Output the listing exactly as written, apart from its pictures.
Stored data START
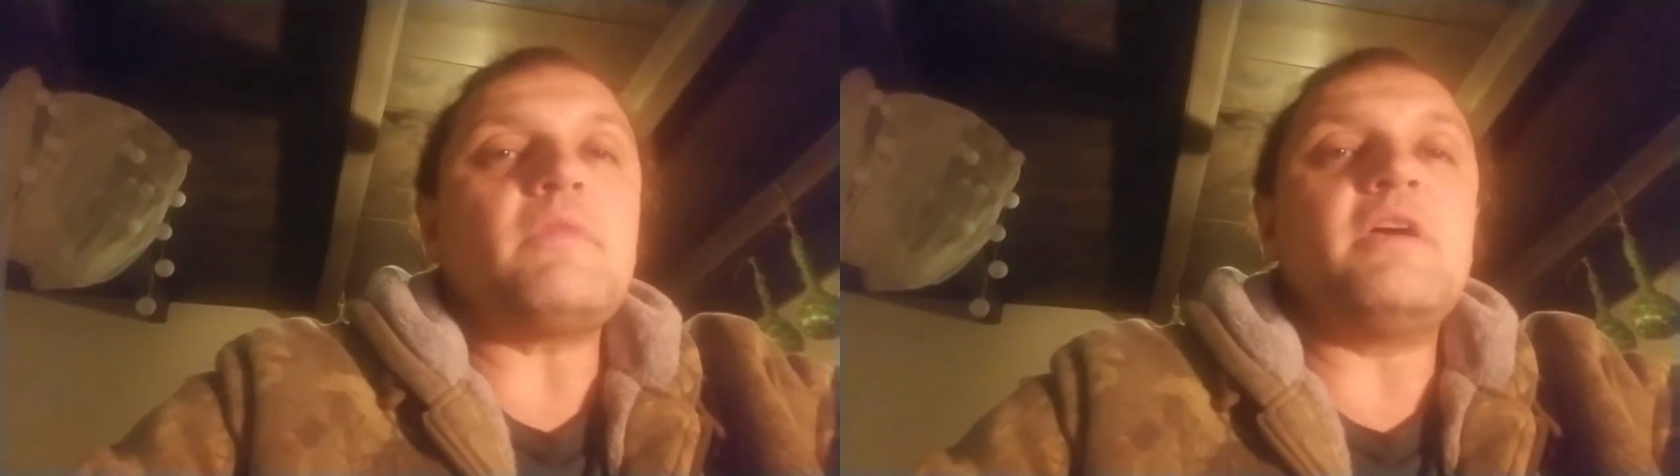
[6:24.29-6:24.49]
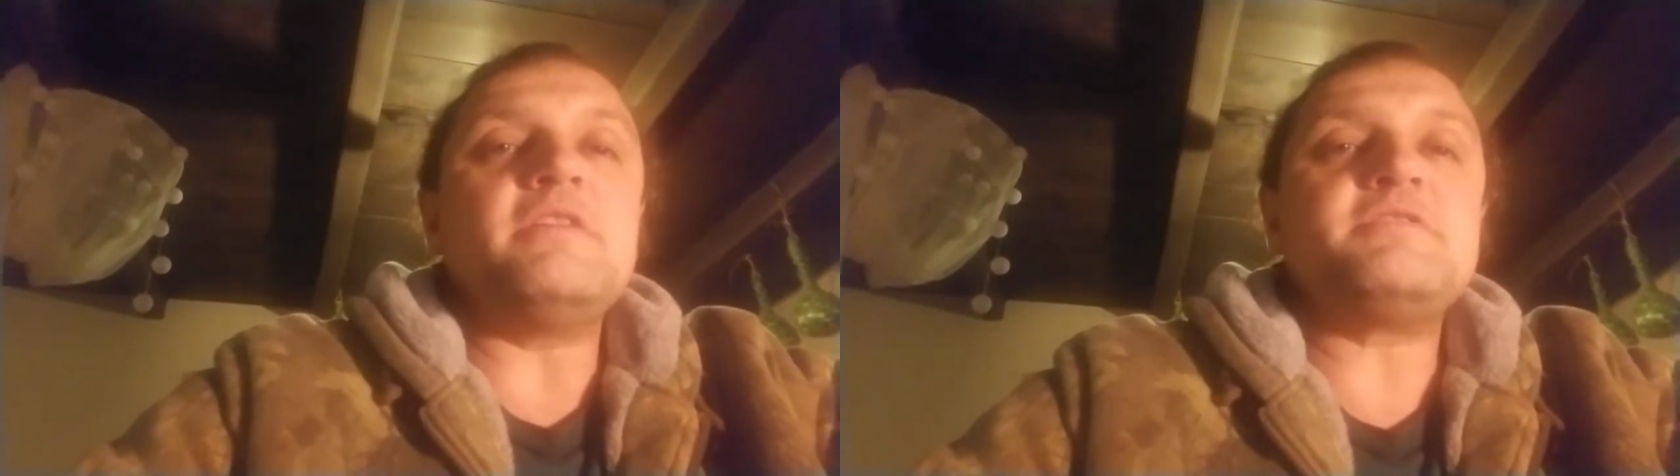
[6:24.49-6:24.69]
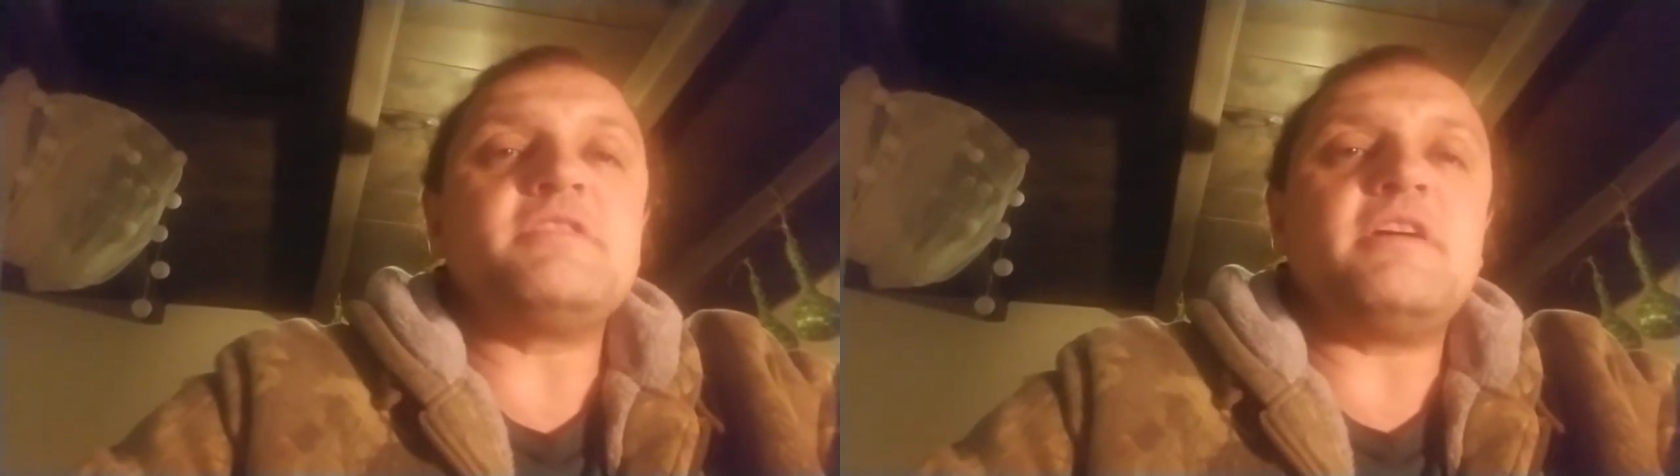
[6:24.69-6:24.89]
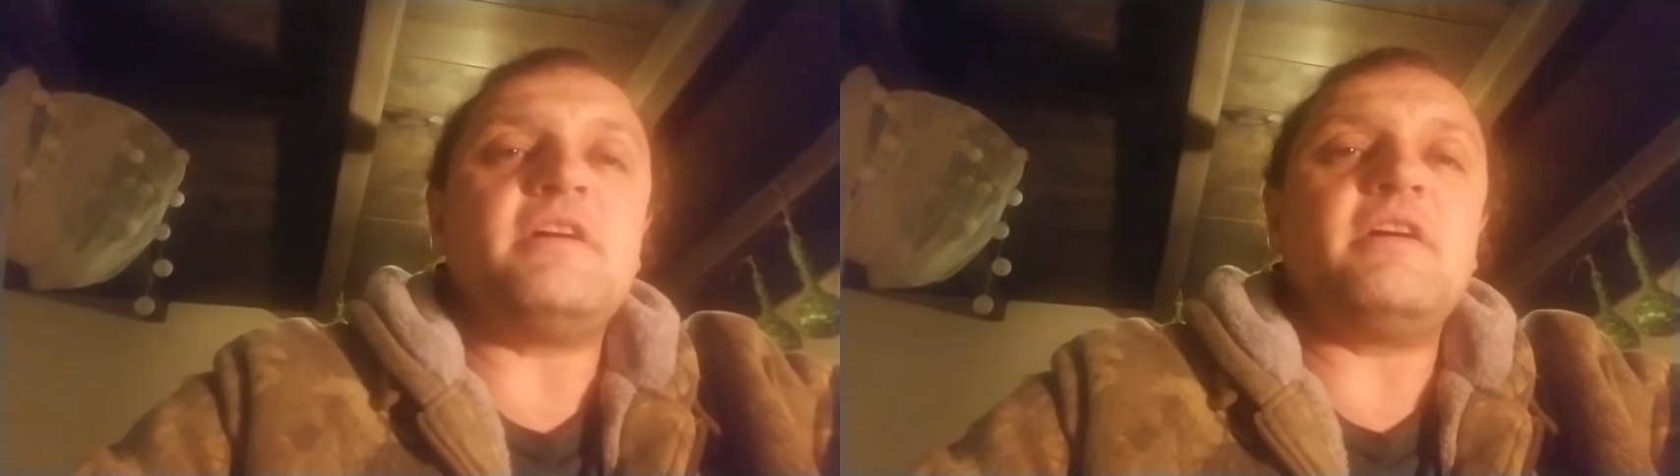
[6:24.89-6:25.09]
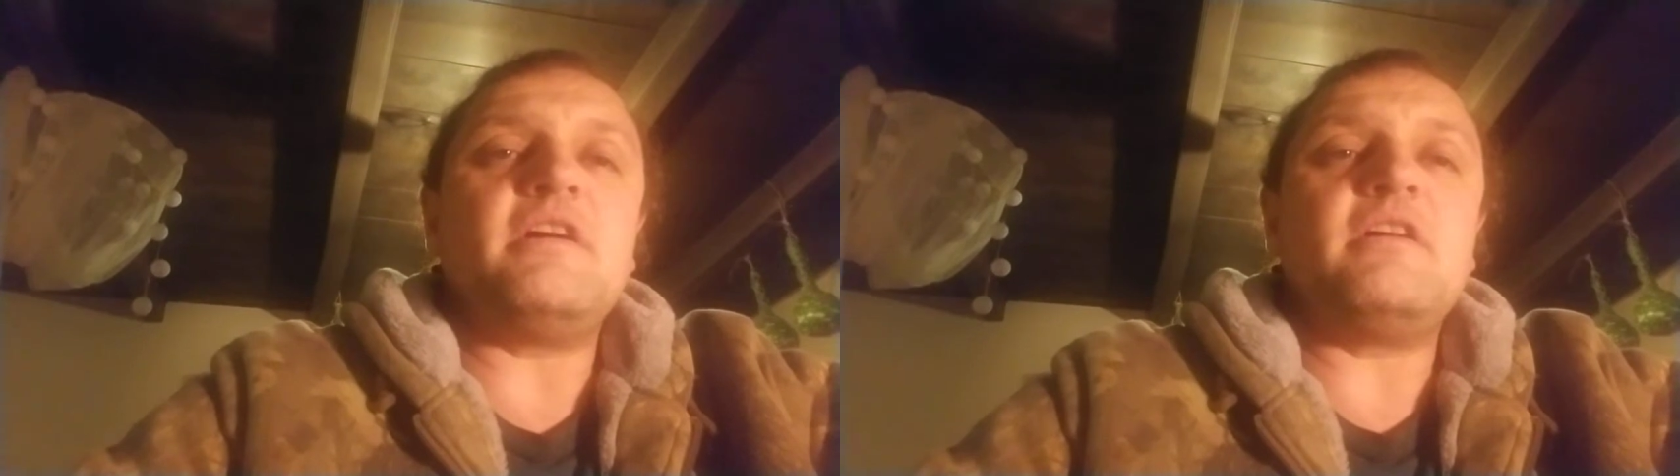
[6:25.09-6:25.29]
is
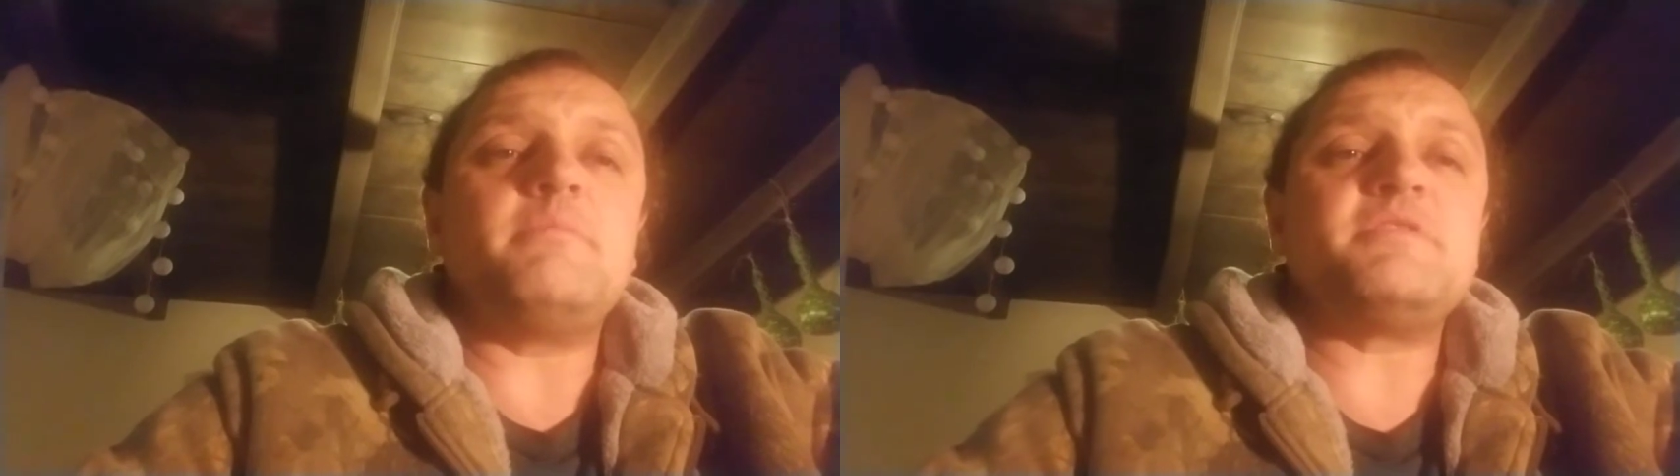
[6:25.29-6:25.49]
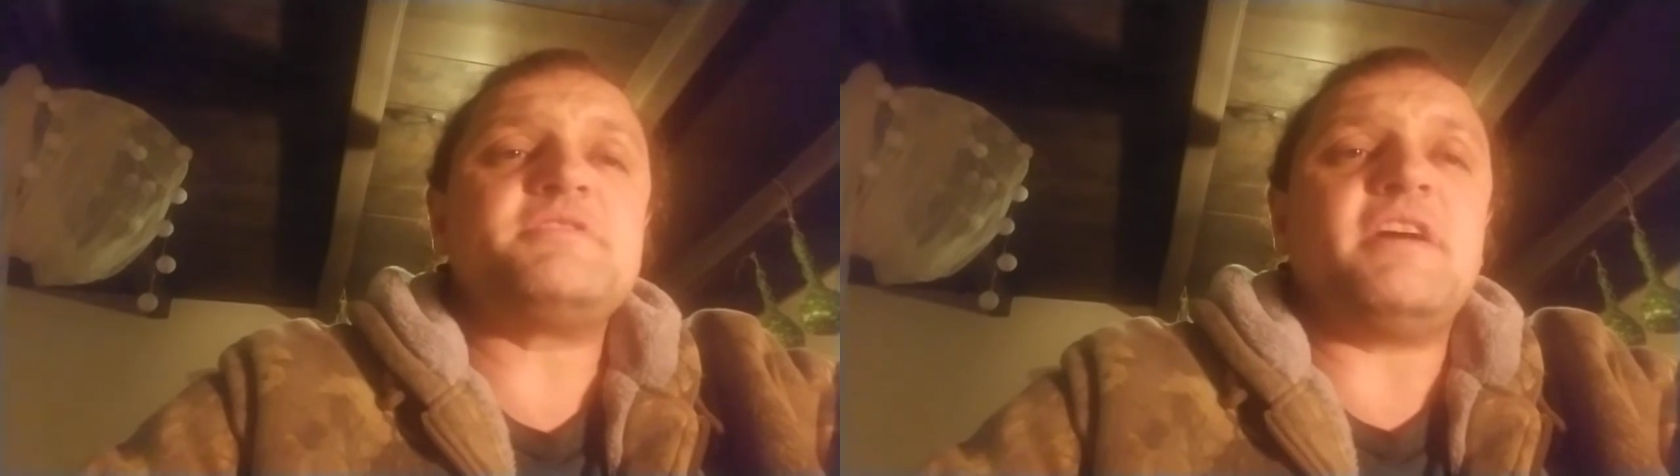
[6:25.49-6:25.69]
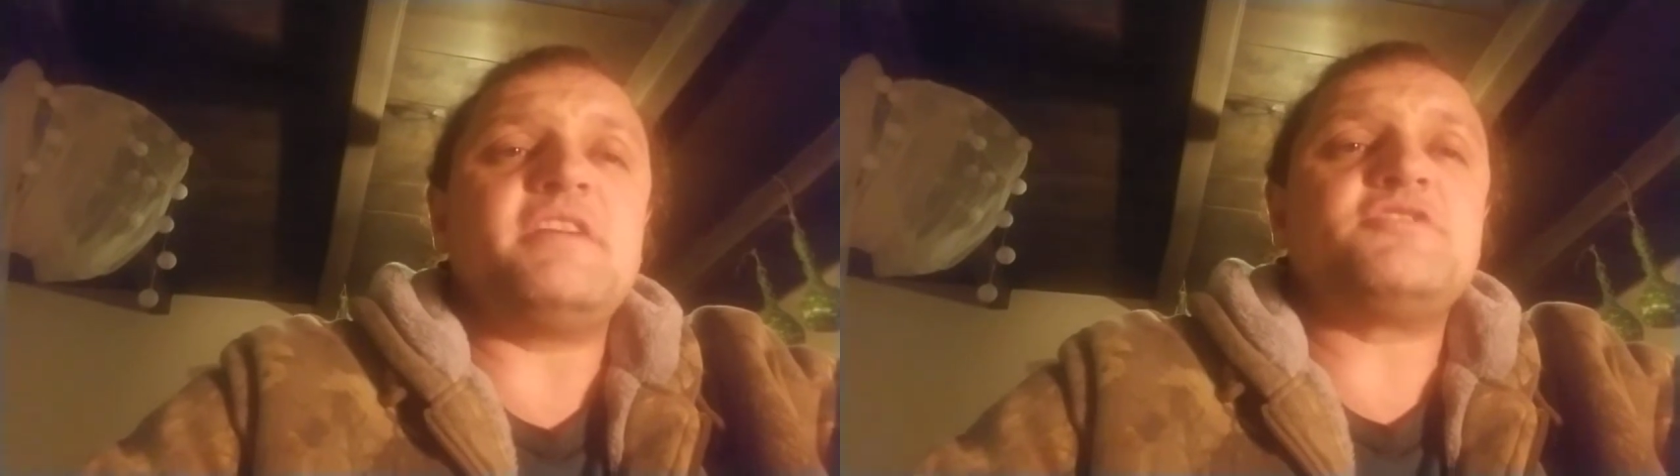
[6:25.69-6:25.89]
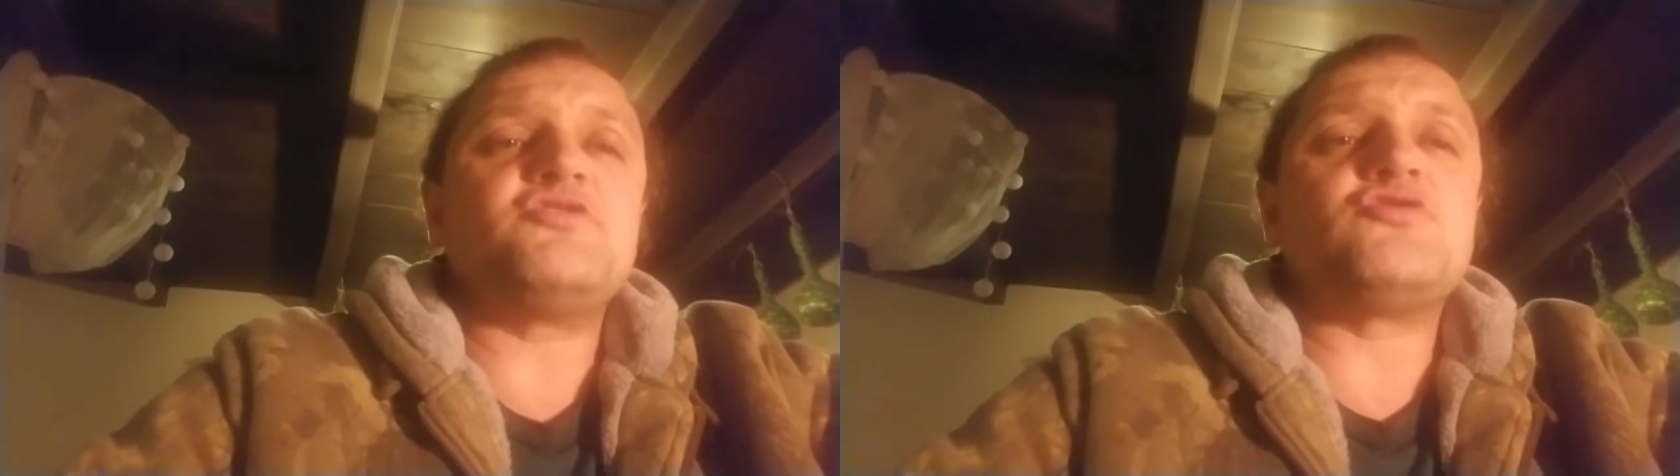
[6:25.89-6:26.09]
that besides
Stored data END
◆ Written response:
[6:24.29-6:24.49]
[6:24.49-6:24.69]
[6:24.69-6:24.89]
[6:24.89-6:25.09]
[6:25.09-6:25.29]
is
[6:25.29-6:25.49]
[6:25.49-6:25.69]
[6:25.69-6:25.89]
[6:25.89-6:26.09]
that besides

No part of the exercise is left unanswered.